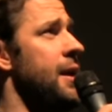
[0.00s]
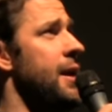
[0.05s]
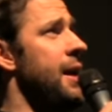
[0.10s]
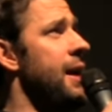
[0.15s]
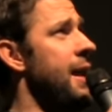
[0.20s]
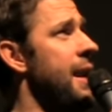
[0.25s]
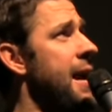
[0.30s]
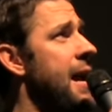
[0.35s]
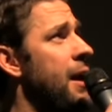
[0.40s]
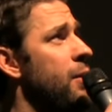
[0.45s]

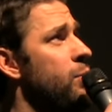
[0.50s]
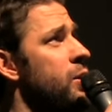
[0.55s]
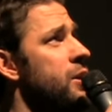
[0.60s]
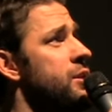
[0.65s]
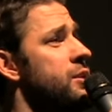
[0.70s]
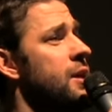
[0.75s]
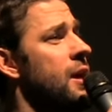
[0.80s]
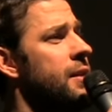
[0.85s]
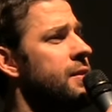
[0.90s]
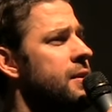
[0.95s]
And had we
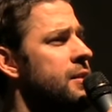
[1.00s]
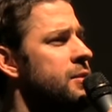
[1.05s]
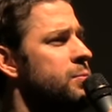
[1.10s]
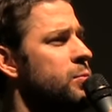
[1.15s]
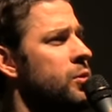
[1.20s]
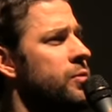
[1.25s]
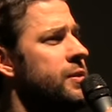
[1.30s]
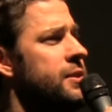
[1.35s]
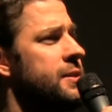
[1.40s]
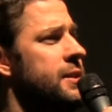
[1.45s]
shot this
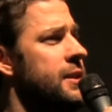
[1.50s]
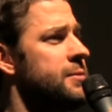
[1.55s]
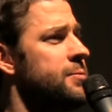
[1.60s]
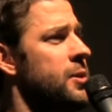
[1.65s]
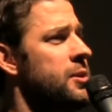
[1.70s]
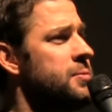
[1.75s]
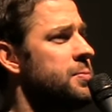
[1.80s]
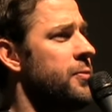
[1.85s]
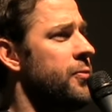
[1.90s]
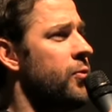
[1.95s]
movie six
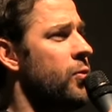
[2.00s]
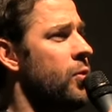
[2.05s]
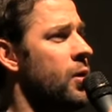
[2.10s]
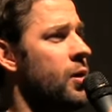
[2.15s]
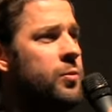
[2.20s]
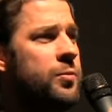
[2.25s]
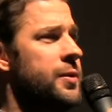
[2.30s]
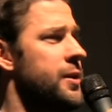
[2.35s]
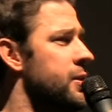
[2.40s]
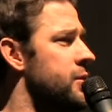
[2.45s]
months before,
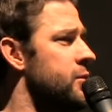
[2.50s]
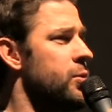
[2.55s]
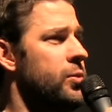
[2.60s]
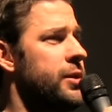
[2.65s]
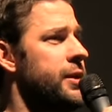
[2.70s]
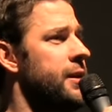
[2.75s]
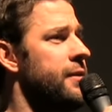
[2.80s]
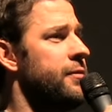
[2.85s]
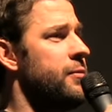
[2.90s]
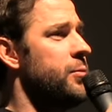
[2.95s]
it would be a
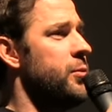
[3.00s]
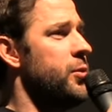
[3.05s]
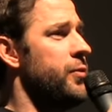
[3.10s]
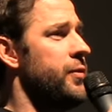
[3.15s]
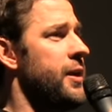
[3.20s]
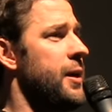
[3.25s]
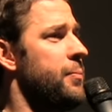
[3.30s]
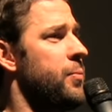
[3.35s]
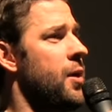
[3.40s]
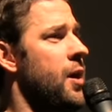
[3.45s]
totally different
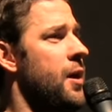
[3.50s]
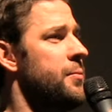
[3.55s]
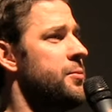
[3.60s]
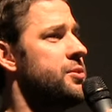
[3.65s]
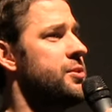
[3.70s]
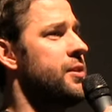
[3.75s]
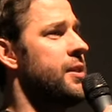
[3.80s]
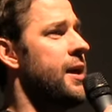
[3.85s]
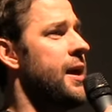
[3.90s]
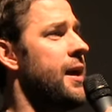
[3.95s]
movie, I
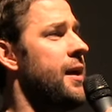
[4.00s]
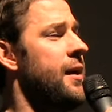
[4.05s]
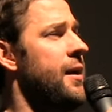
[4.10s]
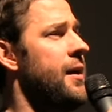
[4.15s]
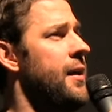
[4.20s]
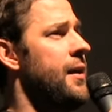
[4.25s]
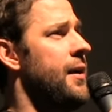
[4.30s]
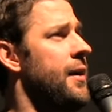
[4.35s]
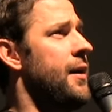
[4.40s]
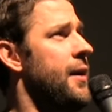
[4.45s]
promise you
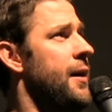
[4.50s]
that.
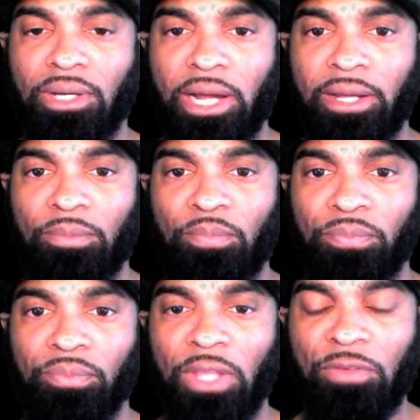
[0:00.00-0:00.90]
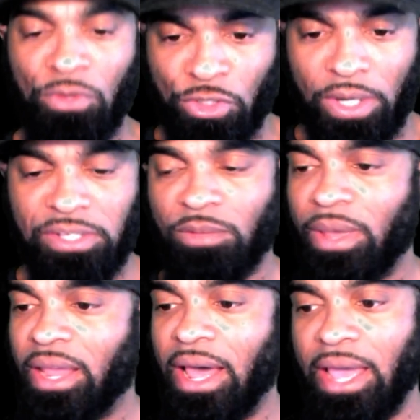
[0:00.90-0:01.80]
All right? If you trust a
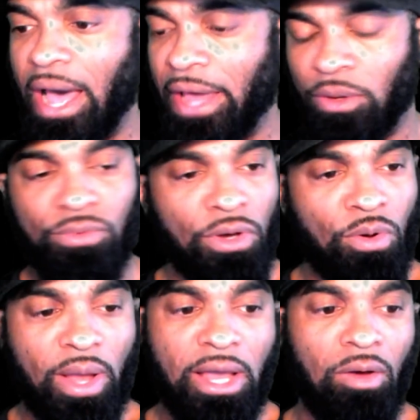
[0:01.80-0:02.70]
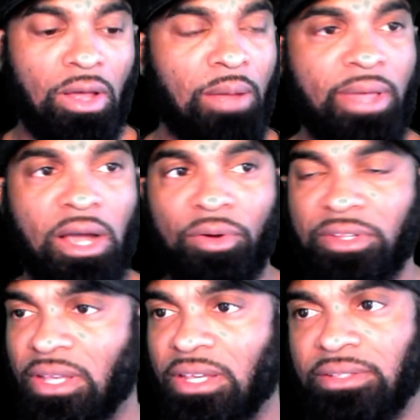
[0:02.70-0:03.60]
man. I don't know Al. I'm not going to
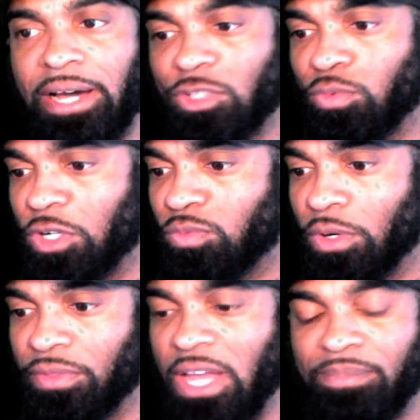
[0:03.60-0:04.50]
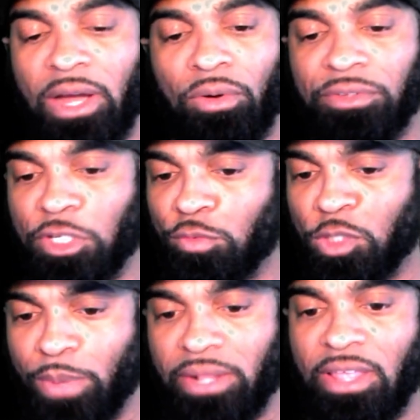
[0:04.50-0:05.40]
say he's not trustworthy. I'm not going to
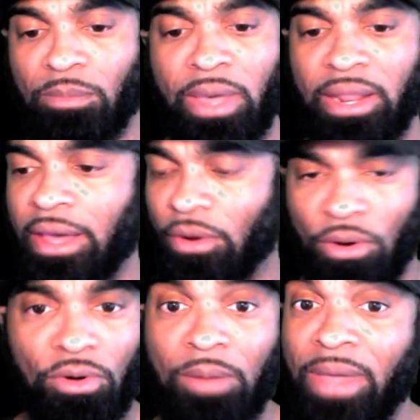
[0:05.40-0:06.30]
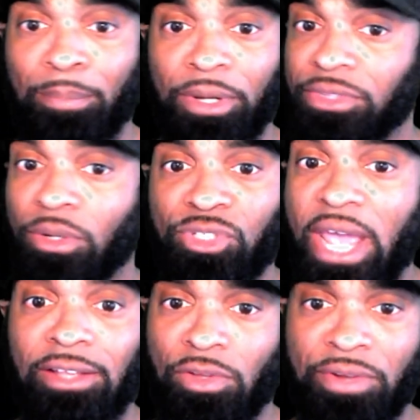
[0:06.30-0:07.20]
disrespect that man at all. I'm not putting no
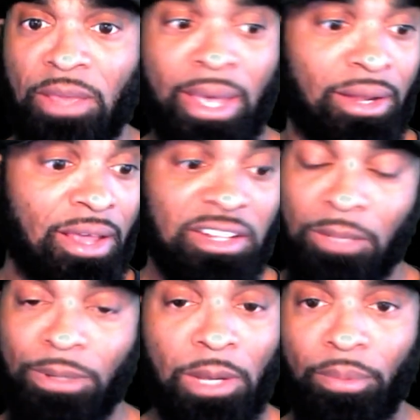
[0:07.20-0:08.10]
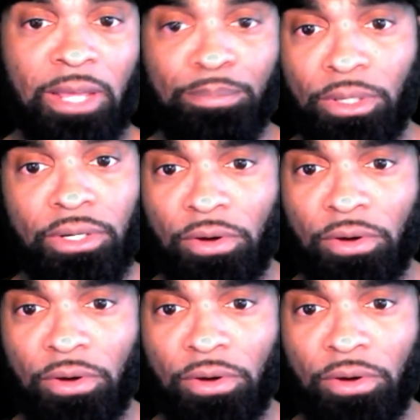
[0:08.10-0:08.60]
jackets on that man that people ain't putting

> **INSTRUCTIONS TO FOLLOW**
The material above should be returned exactly, without pictures.

> **REPLY**
[0.00s]
[0.05s]
[0.10s]
[0.15s]
[0.20s]
[0.25s]
[0.30s]
[0.35s]
[0.40s]
[0.45s]

[0.50s]
[0.55s]
[0.60s]
[0.65s]
[0.70s]
[0.75s]
[0.80s]
[0.85s]
[0.90s]
[0.95s]
And had we
[1.00s]
[1.05s]
[1.10s]
[1.15s]
[1.20s]
[1.25s]
[1.30s]
[1.35s]
[1.40s]
[1.45s]
shot this
[1.50s]
[1.55s]
[1.60s]
[1.65s]
[1.70s]
[1.75s]
[1.80s]
[1.85s]
[1.90s]
[1.95s]
movie six
[2.00s]
[2.05s]
[2.10s]
[2.15s]
[2.20s]
[2.25s]
[2.30s]
[2.35s]
[2.40s]
[2.45s]
months before,
[2.50s]
[2.55s]
[2.60s]
[2.65s]
[2.70s]
[2.75s]
[2.80s]
[2.85s]
[2.90s]
[2.95s]
it would be a
[3.00s]
[3.05s]
[3.10s]
[3.15s]
[3.20s]
[3.25s]
[3.30s]
[3.35s]
[3.40s]
[3.45s]
totally different
[3.50s]
[3.55s]
[3.60s]
[3.65s]
[3.70s]
[3.75s]
[3.80s]
[3.85s]
[3.90s]
[3.95s]
movie, I
[4.00s]
[4.05s]
[4.10s]
[4.15s]
[4.20s]
[4.25s]
[4.30s]
[4.35s]
[4.40s]
[4.45s]
promise you
[4.50s]
that.
[0:00.00-0:00.90]
[0:00.90-0:01.80]
All right? If you trust a
[0:01.80-0:02.70]
[0:02.70-0:03.60]
man. I don't know Al. I'm not going to
[0:03.60-0:04.50]
[0:04.50-0:05.40]
say he's not trustworthy. I'm not going to
[0:05.40-0:06.30]
[0:06.30-0:07.20]
disrespect that man at all. I'm not putting no
[0:07.20-0:08.10]
[0:08.10-0:08.60]
jackets on that man that people ain't putting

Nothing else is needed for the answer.